L’Homme a été crée de rien. C’est pourquoi il poursuit ce rien qui n’est nulle part, et, dans cette poursuite, il s’écoule si loin de lui-même, qu’il perds sa propre trace ; plongé dans la simple essence de la divinité, comme dans son propre fond, il s’en va mourir en Dieu.
Le Royaume des amants
Lorsque je dis que nous sommes un en Dieu, je dois être compris en ce sens que nous nommes uns en amour, pas en essence et en nature.
Les Noces Spirituelles
Il y a des hommes qui paraissent bons, et qui cependant mènent une vie toute contraire à toutes les vertus. Que chacun donc s’examine et s’éprouve lui-même.
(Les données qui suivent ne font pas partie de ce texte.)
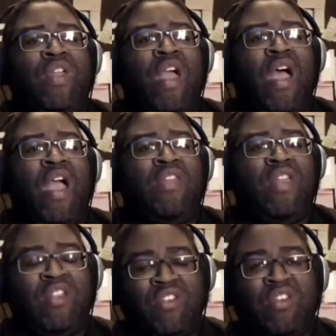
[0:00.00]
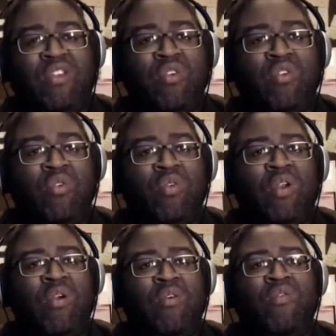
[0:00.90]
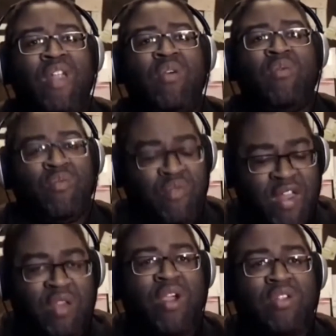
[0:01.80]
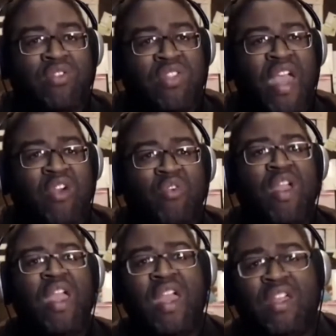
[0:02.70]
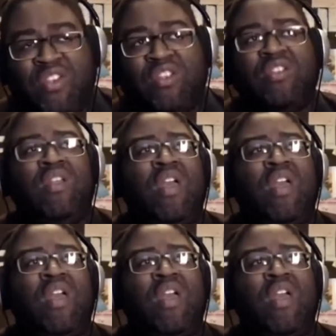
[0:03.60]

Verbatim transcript: guy that isn't finding ways for the guy who isn't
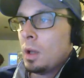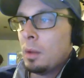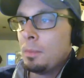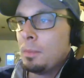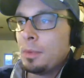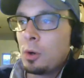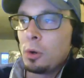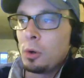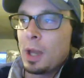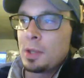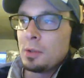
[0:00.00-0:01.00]
The
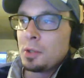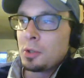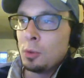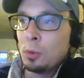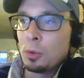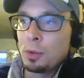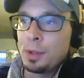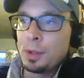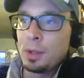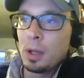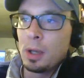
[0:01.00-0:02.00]
Coral Castle is
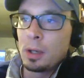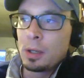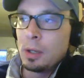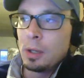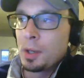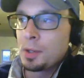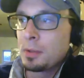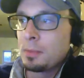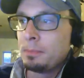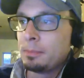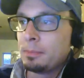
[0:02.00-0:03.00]
cooler than the Key
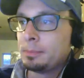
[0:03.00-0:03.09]
West,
Car quiconque n’est pas attiré ni éclairé de Dieu ne peut ressentir, ni la touche d’amour, ni la simple inclination amoureuse vers le repos de jouissance. Aussi ne peut-il s’unir à Dieu… Croyez que le repos pris de cette manière n’est point permis, car il cause en l’homme un aveuglement complet et une ignorance de tout savoir, en même temps qu’un affaissement sur soi-même qui exclut toute action. Ce n’est autre chose qu’une oisiveté stérile… Cela est très contraire au repos surnaturel que l’on possède en Dieu, et qui consiste à se fondre d’amour et à fixer d’une façon simple l’incompréhensible clarté. […] Tous les hommes sont capables de découvrir et de posséder ce repos en eux-mêmes, par simple nature et en dehors de la grâce de Dieu… Mais ce n’est pas là que l’homme aimant peut se reposer ; car la charité et la motion intime de la grâce de Dieu ne demeurent pas oisives ; et c’est pourquoi l’homme intérieur ne peut durer longtemps en lui-même dans le repos naturel.. Le repos en Dieu doit toujours être cherché d’une manière active…
L’Ornement des noces spirituelles
La chasteté est la splendeur de l’homme intérieur. Elle est la force suprême qui ferme le cœur aux choses d’ici-bas et qui l’ouvre aux choses d’en haut.
attr. passim
La présence de Dieu n’est pas une séparation extérieure des choses extérieures, elle est la solitude de l’esprit ; si vous l’avez, vous pénétrez les personnes et les choses à une telle profondeur qu’elles perdront leur puissance et leur action contre vous.
attr. passim
Homme spirituel, si vous voulez vous élever jusqu’à la contemplation, il faut trois choses : Il faut voir et posséder l’abîme sans fond de votre substance ; il faut que votre acte interne dépasse les manières d’être ; il faut que votre demeure soit la jouissance divine. Écoutez, vous tous qui voulez vivre en esprit, c’est à vous que je parle et non pas à d’autres.